The Real Truth about Relationships
All couples hit roadblocks in their relationship at some point. Issues such as infidelity, constant fighting, lack of sex, poor communication and broken trust can tear apart any relationship. Couples struggle with these issues for many reasons but one primary reason is not knowing how to communicate without attacking each other or completely shutting down. When couples are in the middle of heated arguments it is very hard for them to be objective and rational. Each person is usually focused on getting their point across instead of listening and understanding. Assumptions are made and then something small turns into a knock down drag out fight. The daily challenge of raising kids, blended families, and finances leaves little time to focus on improving the relationships. Ultimately couples who take the time to understand each other’s needs and make the effort to change can be successful.
Does Couples Counseling Work?
According to research done by the American Association of Marriage and Family Therapists, over ninety percent of couples surveyed report that they received good or excellent couples therapy, and over ninety-seven percent of those surveyed said they got the help they needed. Ninety-three percent of couples who worked with a therapist said they had more effective tools for dealing with their problems. Couples also report improved physical health and the ability to function better at work after attending therapy. YES, couples counseling works!

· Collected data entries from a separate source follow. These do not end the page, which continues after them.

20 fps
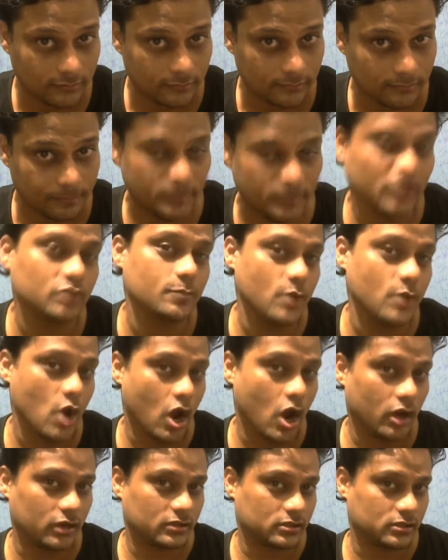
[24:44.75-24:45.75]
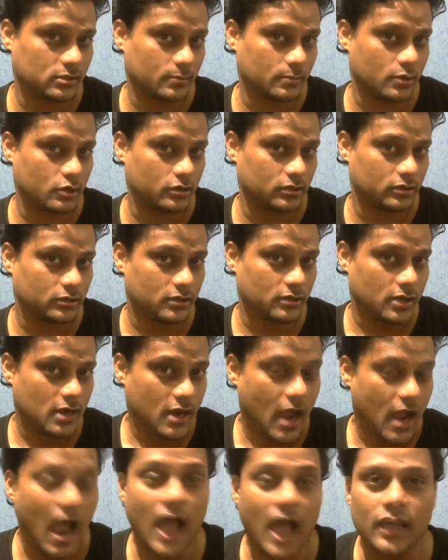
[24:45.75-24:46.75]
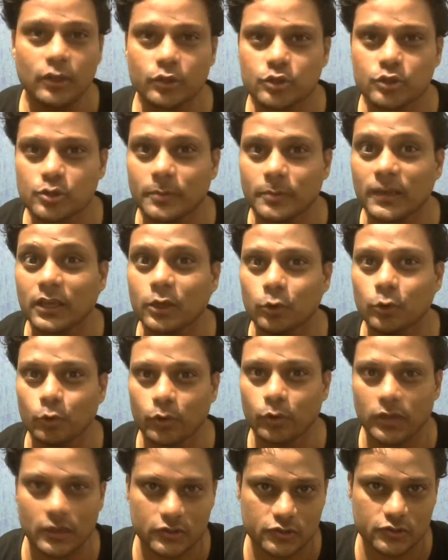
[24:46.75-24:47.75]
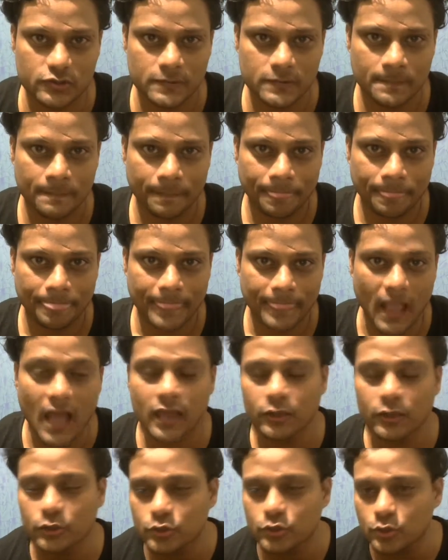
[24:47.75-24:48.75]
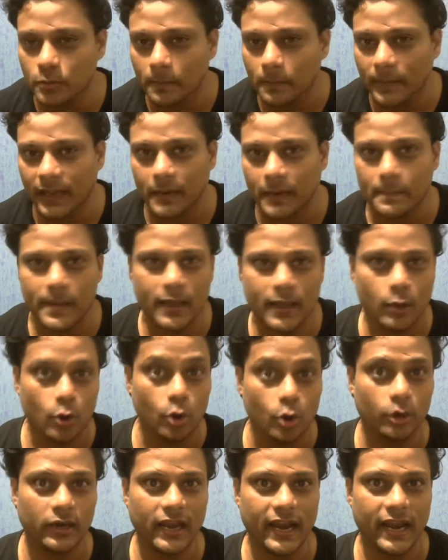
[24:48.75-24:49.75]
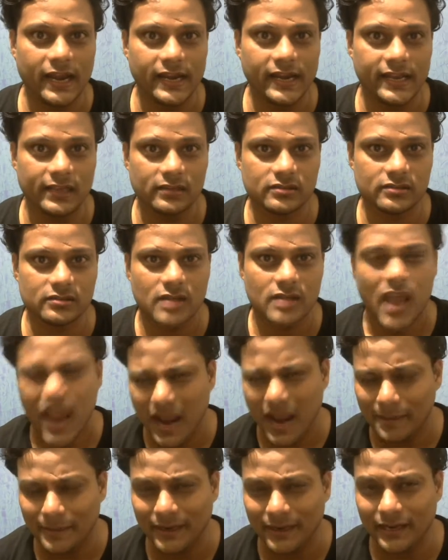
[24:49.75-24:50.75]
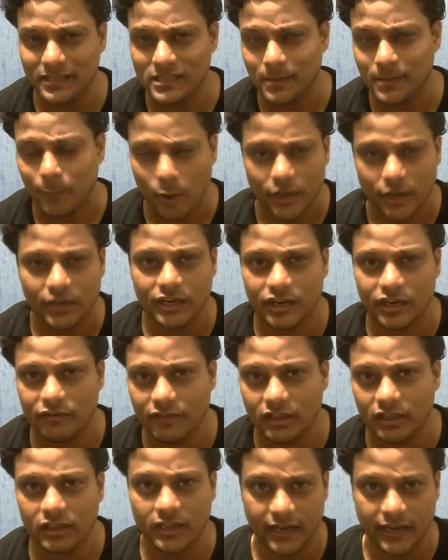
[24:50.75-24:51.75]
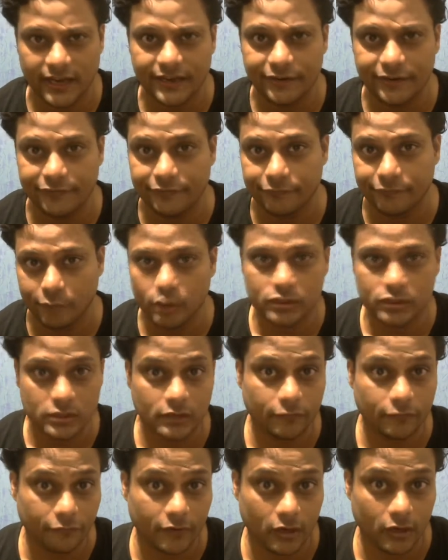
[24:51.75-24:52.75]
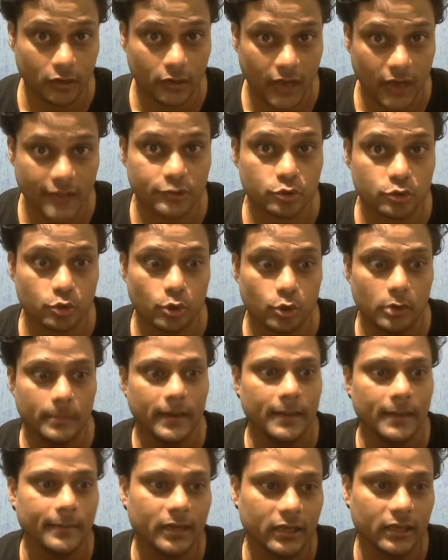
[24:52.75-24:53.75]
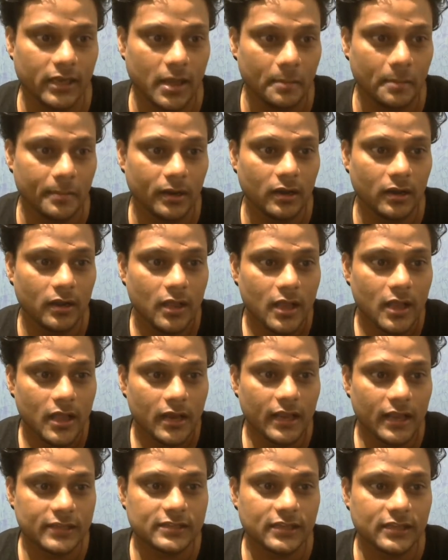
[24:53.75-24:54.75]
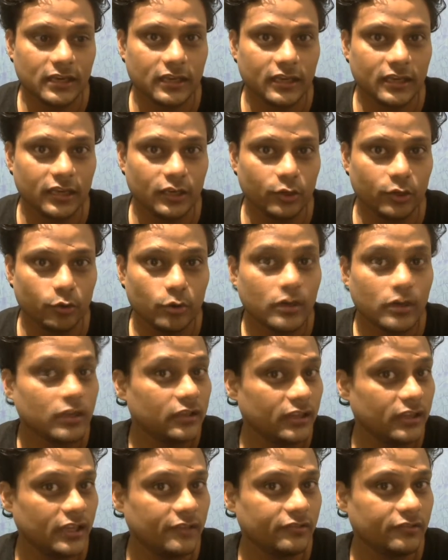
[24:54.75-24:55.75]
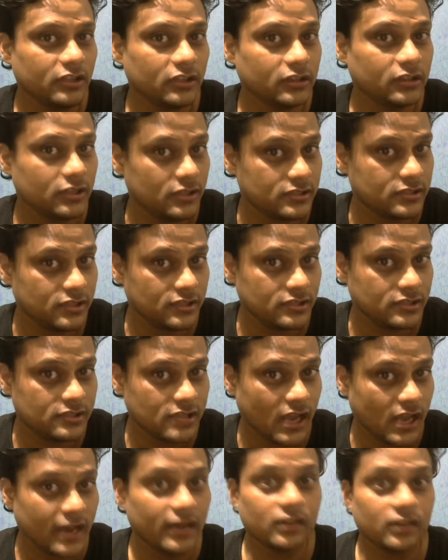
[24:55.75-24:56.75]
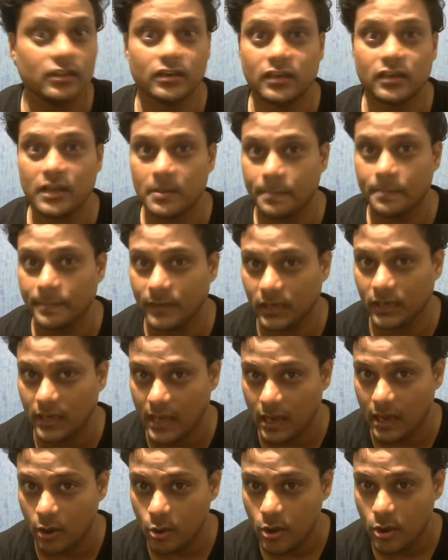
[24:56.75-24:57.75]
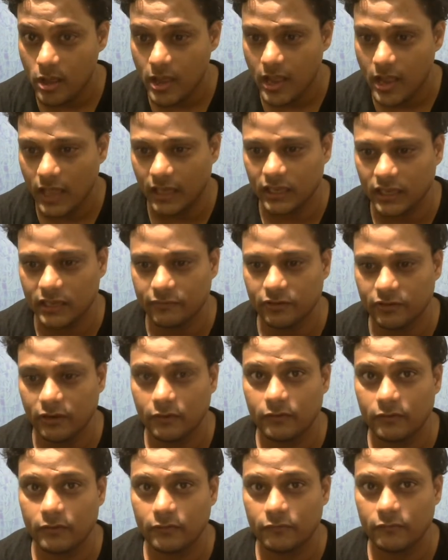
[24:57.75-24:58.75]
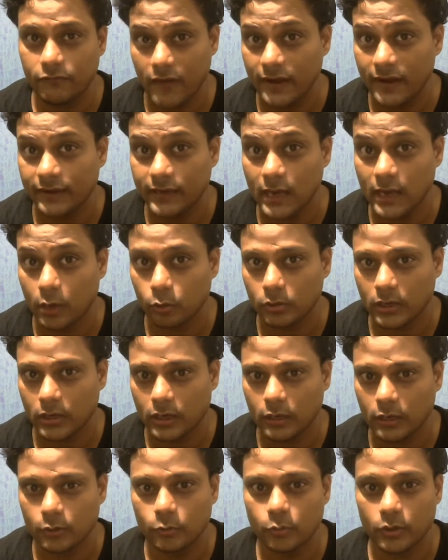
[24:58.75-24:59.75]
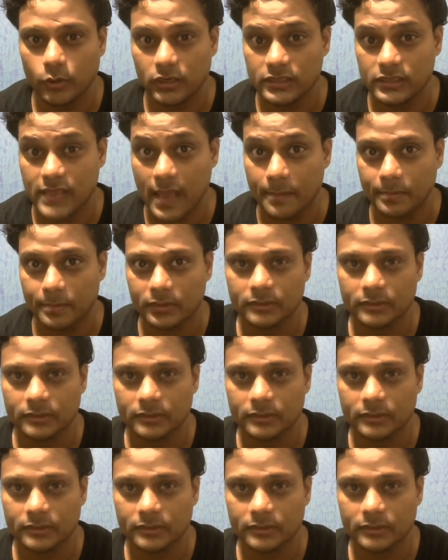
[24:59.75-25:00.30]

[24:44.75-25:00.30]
Please be honest about it. I used to be curious. I used to make my own endings and be disappointed when the end was different as told by my grandma. Let's continue. Devadatta is inside the temple now and he will find out now what has happened.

How Does The Process Work?
You and your partner will see the counselor together for the first session. The first session is the assessment, this is where your counselor finds out the core issues that you are trying to resolve. Your job is to come to the first session with an open mind and ready to give the counselor as much insight as you can. After the session, the counselor will discuss with you how often you will need to come back. Typically couples see their counselor weekly for a few weeks and then slowly decrease. In some instance, the counselor may ask to see each person individually for a few minutes. After the first session, the counselor will begin to introduce the both of you to new tools to improve communication etc. You will also receive homework that will be completed between sessions.
What If My Partner Does Not Want to Come In or Can’t Because of Distance?
There are many people who start coming to counseling alone and then their partner joins them later. The best scenario is for you and your partner to come together but you can definitely start the process alone. If your partner can not come in because of the distance we offer online or phone sessions.